ACTIVITY:
The goal here is an exact copy of the entries below, without their pictures.

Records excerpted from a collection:
* * * * * * *

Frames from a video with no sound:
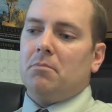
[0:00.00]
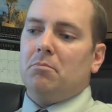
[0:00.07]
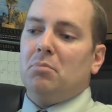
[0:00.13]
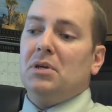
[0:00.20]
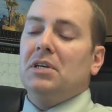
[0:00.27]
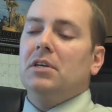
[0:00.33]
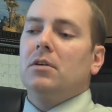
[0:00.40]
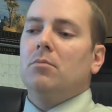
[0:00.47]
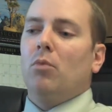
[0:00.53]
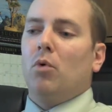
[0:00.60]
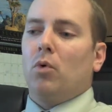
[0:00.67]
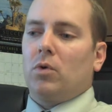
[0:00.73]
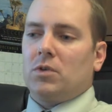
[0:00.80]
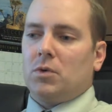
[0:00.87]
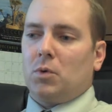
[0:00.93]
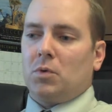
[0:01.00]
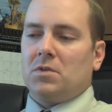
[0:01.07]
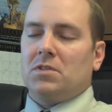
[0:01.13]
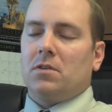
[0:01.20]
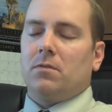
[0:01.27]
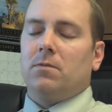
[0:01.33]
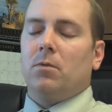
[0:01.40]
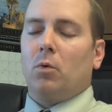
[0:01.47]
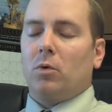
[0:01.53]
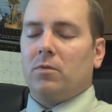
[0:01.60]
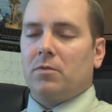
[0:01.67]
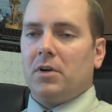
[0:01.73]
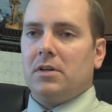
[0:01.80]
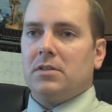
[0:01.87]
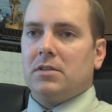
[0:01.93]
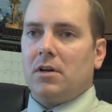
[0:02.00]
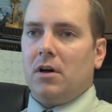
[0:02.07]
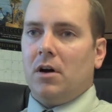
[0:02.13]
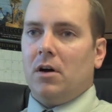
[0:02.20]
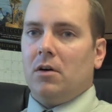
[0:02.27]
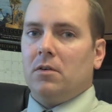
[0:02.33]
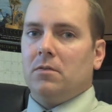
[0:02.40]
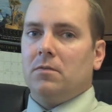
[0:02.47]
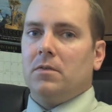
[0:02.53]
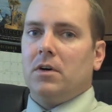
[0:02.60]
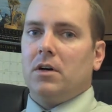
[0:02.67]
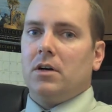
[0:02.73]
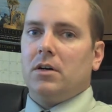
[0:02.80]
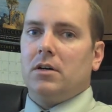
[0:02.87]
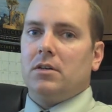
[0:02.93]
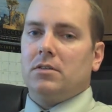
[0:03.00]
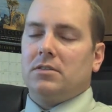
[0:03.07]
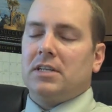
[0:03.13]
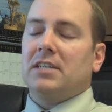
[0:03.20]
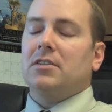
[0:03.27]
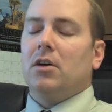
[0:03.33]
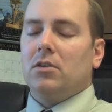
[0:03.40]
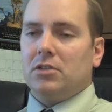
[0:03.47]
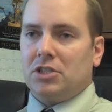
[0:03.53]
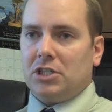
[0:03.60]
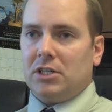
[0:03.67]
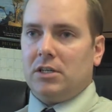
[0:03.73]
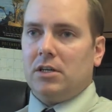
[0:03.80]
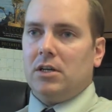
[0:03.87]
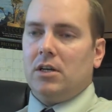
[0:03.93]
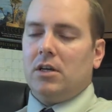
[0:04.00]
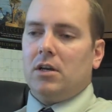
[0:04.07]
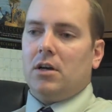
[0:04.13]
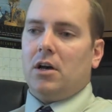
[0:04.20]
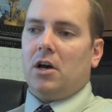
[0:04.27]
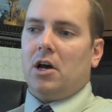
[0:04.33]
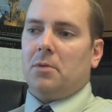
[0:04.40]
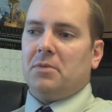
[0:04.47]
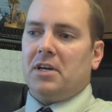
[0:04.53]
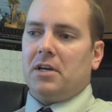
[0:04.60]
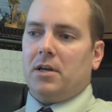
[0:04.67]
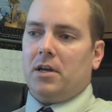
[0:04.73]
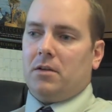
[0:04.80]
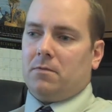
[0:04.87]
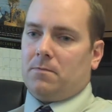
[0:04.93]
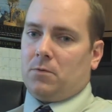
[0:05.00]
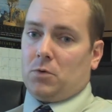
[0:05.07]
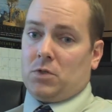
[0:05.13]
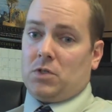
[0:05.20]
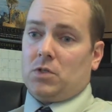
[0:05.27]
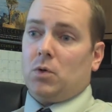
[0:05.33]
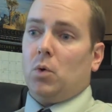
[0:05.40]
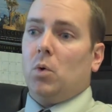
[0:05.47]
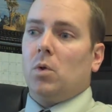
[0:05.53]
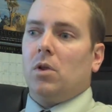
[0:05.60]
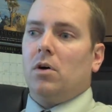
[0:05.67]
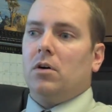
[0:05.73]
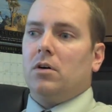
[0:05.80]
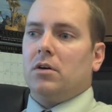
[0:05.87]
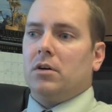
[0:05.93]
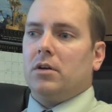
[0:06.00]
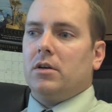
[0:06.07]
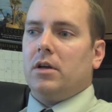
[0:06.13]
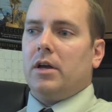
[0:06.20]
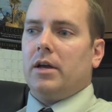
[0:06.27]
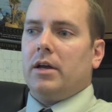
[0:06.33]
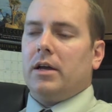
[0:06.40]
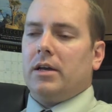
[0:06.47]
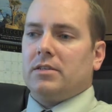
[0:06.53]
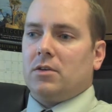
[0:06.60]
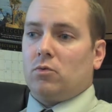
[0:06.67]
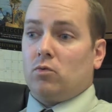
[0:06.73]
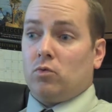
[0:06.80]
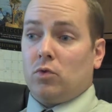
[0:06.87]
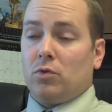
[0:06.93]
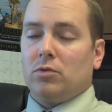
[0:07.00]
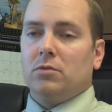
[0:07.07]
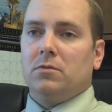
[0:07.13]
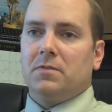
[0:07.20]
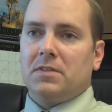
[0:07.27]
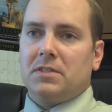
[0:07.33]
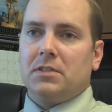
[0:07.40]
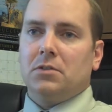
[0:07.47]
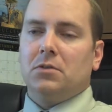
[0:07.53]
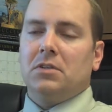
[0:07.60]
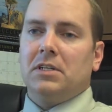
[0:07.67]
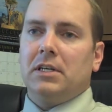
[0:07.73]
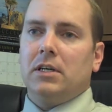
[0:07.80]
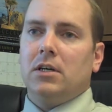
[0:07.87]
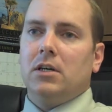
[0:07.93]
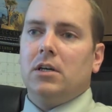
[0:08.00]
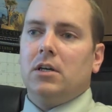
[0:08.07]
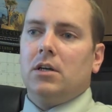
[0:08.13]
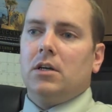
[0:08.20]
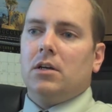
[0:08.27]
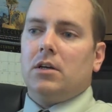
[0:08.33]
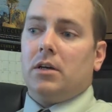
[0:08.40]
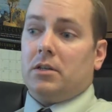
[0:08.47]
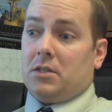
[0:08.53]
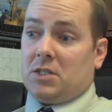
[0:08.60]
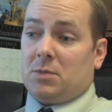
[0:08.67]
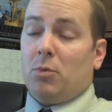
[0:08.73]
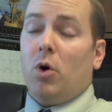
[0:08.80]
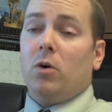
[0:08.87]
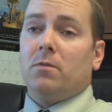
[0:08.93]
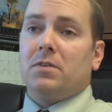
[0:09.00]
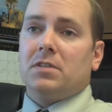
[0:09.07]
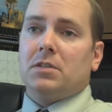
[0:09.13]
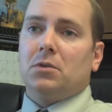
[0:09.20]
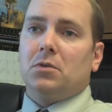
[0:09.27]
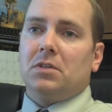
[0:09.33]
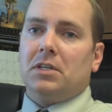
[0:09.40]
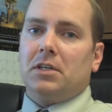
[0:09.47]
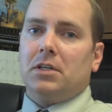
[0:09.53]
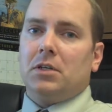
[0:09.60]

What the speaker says: being more towards the forefront of technology. And for so long, as a rural facility and a small facility,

* * * * * * *

RESPONSE AREA:
Frames from a video with no sound:
[0:00.00]
[0:00.07]
[0:00.13]
[0:00.20]
[0:00.27]
[0:00.33]
[0:00.40]
[0:00.47]
[0:00.53]
[0:00.60]
[0:00.67]
[0:00.73]
[0:00.80]
[0:00.87]
[0:00.93]
[0:01.00]
[0:01.07]
[0:01.13]
[0:01.20]
[0:01.27]
[0:01.33]
[0:01.40]
[0:01.47]
[0:01.53]
[0:01.60]
[0:01.67]
[0:01.73]
[0:01.80]
[0:01.87]
[0:01.93]
[0:02.00]
[0:02.07]
[0:02.13]
[0:02.20]
[0:02.27]
[0:02.33]
[0:02.40]
[0:02.47]
[0:02.53]
[0:02.60]
[0:02.67]
[0:02.73]
[0:02.80]
[0:02.87]
[0:02.93]
[0:03.00]
[0:03.07]
[0:03.13]
[0:03.20]
[0:03.27]
[0:03.33]
[0:03.40]
[0:03.47]
[0:03.53]
[0:03.60]
[0:03.67]
[0:03.73]
[0:03.80]
[0:03.87]
[0:03.93]
[0:04.00]
[0:04.07]
[0:04.13]
[0:04.20]
[0:04.27]
[0:04.33]
[0:04.40]
[0:04.47]
[0:04.53]
[0:04.60]
[0:04.67]
[0:04.73]
[0:04.80]
[0:04.87]
[0:04.93]
[0:05.00]
[0:05.07]
[0:05.13]
[0:05.20]
[0:05.27]
[0:05.33]
[0:05.40]
[0:05.47]
[0:05.53]
[0:05.60]
[0:05.67]
[0:05.73]
[0:05.80]
[0:05.87]
[0:05.93]
[0:06.00]
[0:06.07]
[0:06.13]
[0:06.20]
[0:06.27]
[0:06.33]
[0:06.40]
[0:06.47]
[0:06.53]
[0:06.60]
[0:06.67]
[0:06.73]
[0:06.80]
[0:06.87]
[0:06.93]
[0:07.00]
[0:07.07]
[0:07.13]
[0:07.20]
[0:07.27]
[0:07.33]
[0:07.40]
[0:07.47]
[0:07.53]
[0:07.60]
[0:07.67]
[0:07.73]
[0:07.80]
[0:07.87]
[0:07.93]
[0:08.00]
[0:08.07]
[0:08.13]
[0:08.20]
[0:08.27]
[0:08.33]
[0:08.40]
[0:08.47]
[0:08.53]
[0:08.60]
[0:08.67]
[0:08.73]
[0:08.80]
[0:08.87]
[0:08.93]
[0:09.00]
[0:09.07]
[0:09.13]
[0:09.20]
[0:09.27]
[0:09.33]
[0:09.40]
[0:09.47]
[0:09.53]
[0:09.60]

What the speaker says: being more towards the forefront of technology. And for so long, as a rural facility and a small facility,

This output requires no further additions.